Позиционируя себя самоотверженным врачом и страстным ученым, Царьков требовал того же и от своих подчиненных. Засиживаться после окончания рабочего дня, ходить в вечерние обходы, приезжать в выходные считалось здесь не безумием и не дефектом организации труда, а нормой жизни.
Поднаторевший в коррупционных схемах, Зиганшин быстро просек ситуацию: Царьков брал деньги с пациентов, и брал очень много, можно сказать, драл, но не считал нужным ни с кем делиться.
«Ну и жук!» – ухмыльнулся Мстислав Юрьевич, прикинув, что было бы, применяй он подобные методы в собственной работе.
Заставлял бы своих оперов сутками просиживать в засадах, без конца собирал бы их на совещания, нагружал всякими поручениями, а денежки клал бы себе в карман, взамен потчуя коллег разглагольствованиями о святом долге полицейского защищать граждан, не щадя живота своего. Как скоро в желтой прессе появились бы заголовки следующего содержания: «Невиданный разгул преступности! Загадочная смерть полицейского! Неизвестные утопили в унитазе начкрима одного из отделов полиции прямо в отделе полиции»?
Нет уж, воззвание к высоким чувствам – самый низкий способ руководить людьми.
* * *
Учебной частью кафедры заведовал некто Клименко, массивный мужчина лет пятидесяти с почти карикатурно величавыми манерами, всегда тщательно, с иголочки одетый.
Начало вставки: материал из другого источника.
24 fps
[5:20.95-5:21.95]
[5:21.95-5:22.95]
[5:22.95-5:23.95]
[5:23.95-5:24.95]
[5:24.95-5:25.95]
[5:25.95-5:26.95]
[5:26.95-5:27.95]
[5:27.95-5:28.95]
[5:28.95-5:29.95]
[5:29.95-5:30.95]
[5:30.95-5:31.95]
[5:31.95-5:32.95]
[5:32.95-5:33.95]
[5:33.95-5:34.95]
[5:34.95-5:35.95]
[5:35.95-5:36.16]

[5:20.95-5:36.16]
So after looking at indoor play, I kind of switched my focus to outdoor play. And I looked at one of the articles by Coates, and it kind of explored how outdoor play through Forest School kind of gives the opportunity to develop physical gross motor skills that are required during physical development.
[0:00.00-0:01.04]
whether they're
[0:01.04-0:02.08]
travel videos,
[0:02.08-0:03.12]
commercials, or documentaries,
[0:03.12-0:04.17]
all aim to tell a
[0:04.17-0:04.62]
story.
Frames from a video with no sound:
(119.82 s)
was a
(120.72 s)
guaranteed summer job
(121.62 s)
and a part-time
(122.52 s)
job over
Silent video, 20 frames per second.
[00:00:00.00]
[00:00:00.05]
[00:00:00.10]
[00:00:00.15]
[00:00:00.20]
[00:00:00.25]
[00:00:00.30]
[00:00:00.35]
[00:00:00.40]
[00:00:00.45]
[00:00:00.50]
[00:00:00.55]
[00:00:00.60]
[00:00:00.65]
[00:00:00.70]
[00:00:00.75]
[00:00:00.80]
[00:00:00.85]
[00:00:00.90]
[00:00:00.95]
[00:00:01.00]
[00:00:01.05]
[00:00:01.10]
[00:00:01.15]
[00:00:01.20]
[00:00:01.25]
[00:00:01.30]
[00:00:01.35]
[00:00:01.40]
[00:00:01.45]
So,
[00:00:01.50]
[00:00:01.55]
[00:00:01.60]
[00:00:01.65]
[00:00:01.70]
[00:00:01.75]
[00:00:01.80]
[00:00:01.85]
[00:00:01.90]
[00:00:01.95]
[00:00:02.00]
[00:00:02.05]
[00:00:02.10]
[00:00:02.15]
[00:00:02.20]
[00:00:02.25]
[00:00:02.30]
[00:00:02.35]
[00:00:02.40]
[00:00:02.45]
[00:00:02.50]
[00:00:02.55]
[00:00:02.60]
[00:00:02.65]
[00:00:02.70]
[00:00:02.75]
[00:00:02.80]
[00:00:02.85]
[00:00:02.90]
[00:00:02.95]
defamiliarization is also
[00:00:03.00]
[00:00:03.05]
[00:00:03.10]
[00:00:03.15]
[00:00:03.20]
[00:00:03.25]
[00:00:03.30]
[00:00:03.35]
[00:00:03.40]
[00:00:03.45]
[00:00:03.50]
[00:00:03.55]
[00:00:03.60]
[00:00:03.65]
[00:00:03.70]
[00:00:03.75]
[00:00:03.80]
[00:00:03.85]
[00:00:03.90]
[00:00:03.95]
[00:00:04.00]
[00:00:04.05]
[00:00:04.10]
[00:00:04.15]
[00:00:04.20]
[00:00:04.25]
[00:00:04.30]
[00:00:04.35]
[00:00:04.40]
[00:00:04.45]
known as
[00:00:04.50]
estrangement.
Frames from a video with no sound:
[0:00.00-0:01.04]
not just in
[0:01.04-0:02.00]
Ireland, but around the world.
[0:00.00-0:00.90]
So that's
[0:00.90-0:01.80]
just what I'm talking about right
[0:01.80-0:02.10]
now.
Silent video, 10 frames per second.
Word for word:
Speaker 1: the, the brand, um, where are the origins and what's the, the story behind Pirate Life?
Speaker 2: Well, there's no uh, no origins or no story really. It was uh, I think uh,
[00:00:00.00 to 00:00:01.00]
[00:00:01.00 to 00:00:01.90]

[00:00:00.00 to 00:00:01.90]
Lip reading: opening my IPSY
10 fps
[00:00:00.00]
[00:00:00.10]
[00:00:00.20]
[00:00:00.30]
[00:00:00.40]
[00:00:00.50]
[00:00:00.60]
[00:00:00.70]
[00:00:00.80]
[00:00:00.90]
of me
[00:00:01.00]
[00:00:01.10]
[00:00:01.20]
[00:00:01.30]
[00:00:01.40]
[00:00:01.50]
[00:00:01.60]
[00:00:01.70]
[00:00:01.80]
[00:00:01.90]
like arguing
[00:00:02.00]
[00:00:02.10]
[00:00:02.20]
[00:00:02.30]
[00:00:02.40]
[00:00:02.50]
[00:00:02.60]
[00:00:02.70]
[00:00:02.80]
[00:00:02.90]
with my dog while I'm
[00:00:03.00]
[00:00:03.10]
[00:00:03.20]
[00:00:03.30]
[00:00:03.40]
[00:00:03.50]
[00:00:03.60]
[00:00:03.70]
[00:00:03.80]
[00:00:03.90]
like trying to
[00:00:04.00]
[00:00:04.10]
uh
Его правильная физиономия, наверное, могла бы быть приятной, но из-за высокомерного выражения казалась просто глупой.
Благодаря своим инициалам В.М. он имел прозвище «ватно-марлевый».
При общении «ватно-марлевый» обнаруживал несомненные признаки ограниченности и самодовольства, выказывая то, что начкрим про себя именовал «синдром Юрки Гагарина». Он давно заметил, что тупые люди с амбициями часто называют известных людей пренебрежительно-уменьшительными именами, например: «Майка Плисецкая», «Димка Хворостовский» ну и так далее. Потом они очень любят порассуждать о том, почему все уважение достается первопроходцу, ведь последователи повторили его подвиг и даже превзошли, а о них почему-то никто не знает. Зиганшин подозревал, что подобные разговоры ведутся не для того, чтобы увековечить память последователей, а именно чтобы принизить значение первопроходца, потому что мысль о чужих успехах невыносима людям такого склада, как Клименко.
Насколько мог понять Мстислав Юрьевич, в науке это был полный дуб, а к лечебному процессу его давно никто не подпускал, так что Клименко целыми днями перекладывал бумажки, а когда надоедало, принимался поучать тех молодых докторов, которые не успевали от него спрятаться.